■ The task ■
From the line containing "[4:21.93-4:22.93]" to the final line of the material below, return every line exactly. Do not include pictures.

____ Exercise data

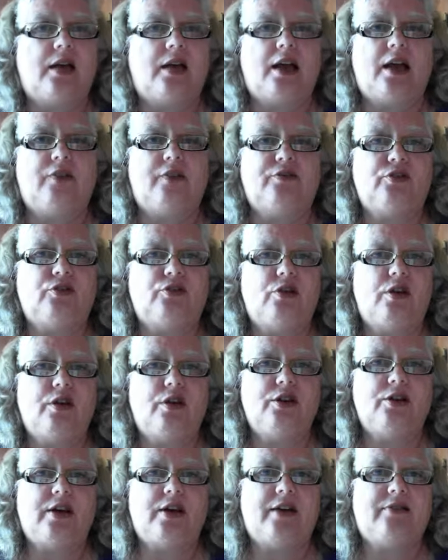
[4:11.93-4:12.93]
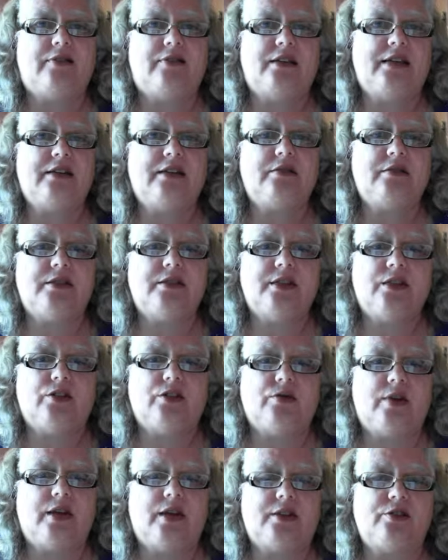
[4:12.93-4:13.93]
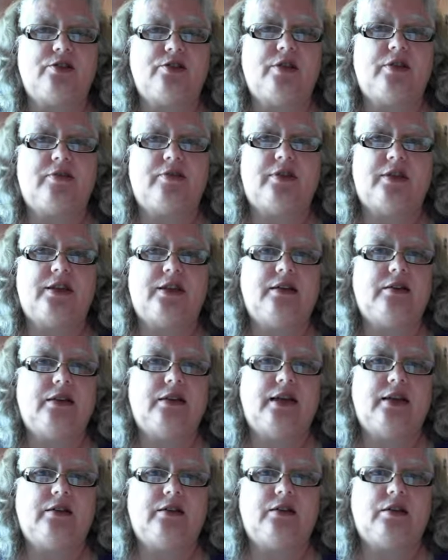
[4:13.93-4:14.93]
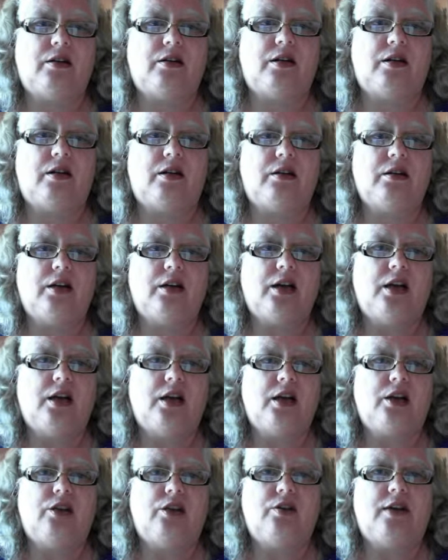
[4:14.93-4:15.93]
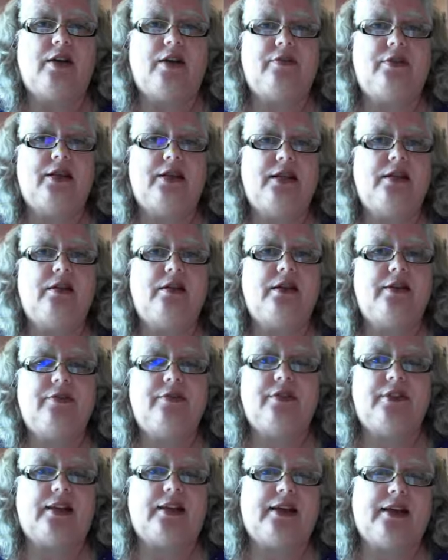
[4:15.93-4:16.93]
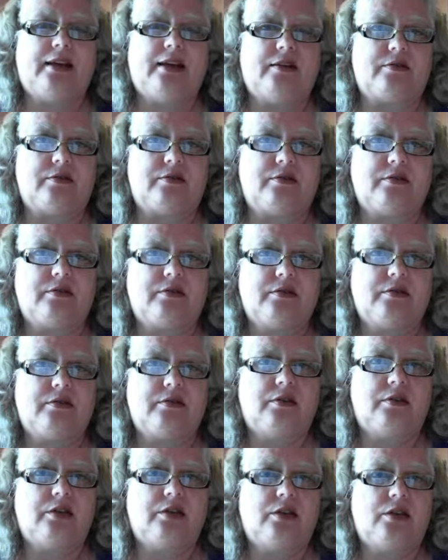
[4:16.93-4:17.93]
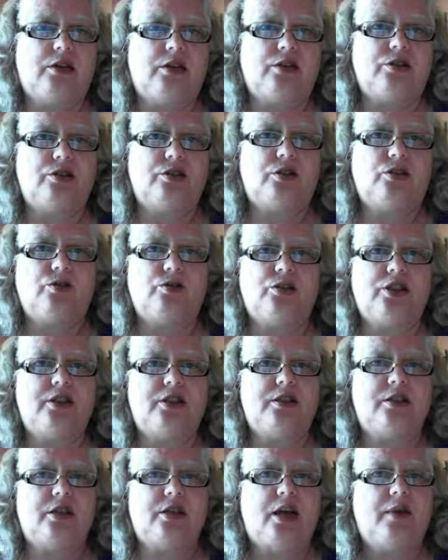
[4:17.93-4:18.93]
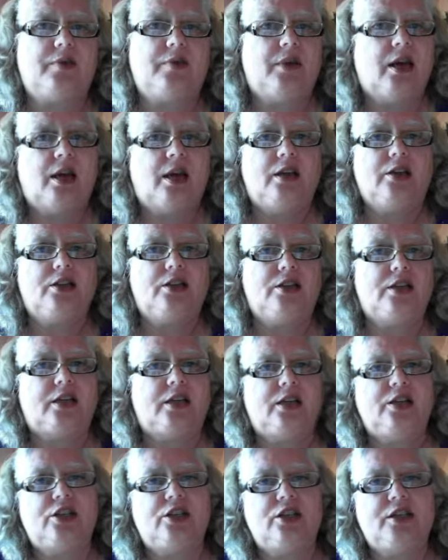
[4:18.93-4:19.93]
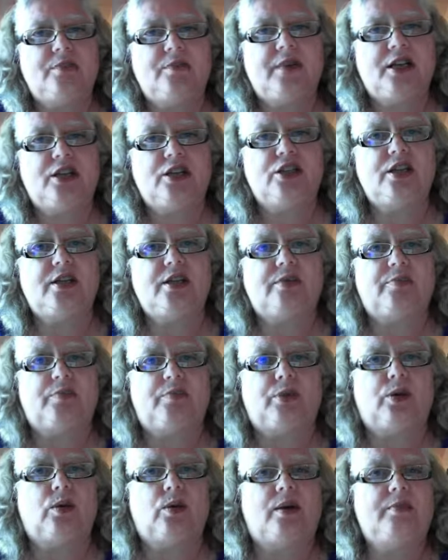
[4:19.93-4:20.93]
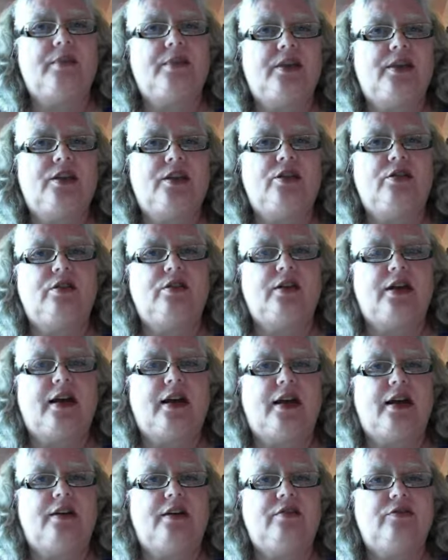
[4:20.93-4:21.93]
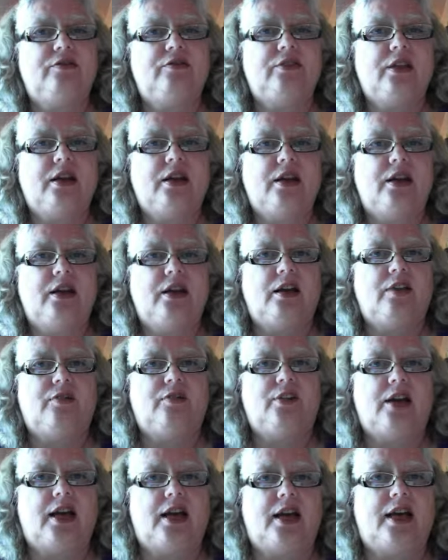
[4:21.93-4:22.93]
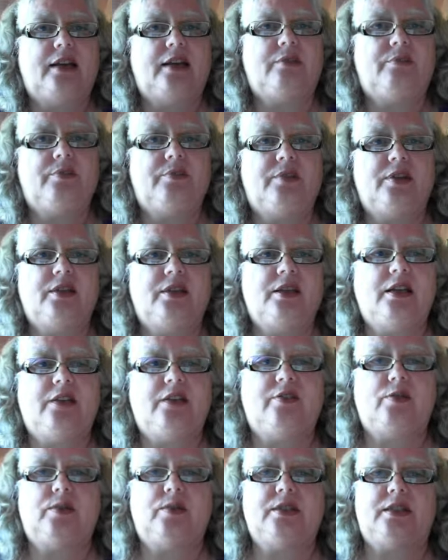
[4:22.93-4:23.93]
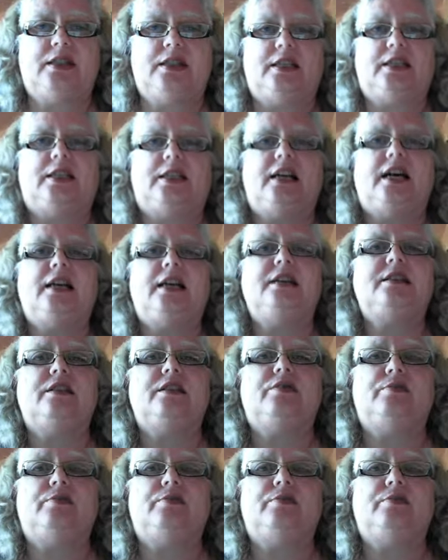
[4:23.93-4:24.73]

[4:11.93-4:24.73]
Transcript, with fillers: After all, you have legal cigarettes, you have legal alcohol, you have legal everything else. So just stop. Can you just imagine the employment that you could have if you had, if it was legalized?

________

■ Result of the task ■
[4:21.93-4:22.93]
[4:22.93-4:23.93]
[4:23.93-4:24.73]

[4:11.93-4:24.73]
Transcript, with fillers: After all, you have legal cigarettes, you have legal alcohol, you have legal everything else. So just stop. Can you just imagine the employment that you could have if you had, if it was legalized?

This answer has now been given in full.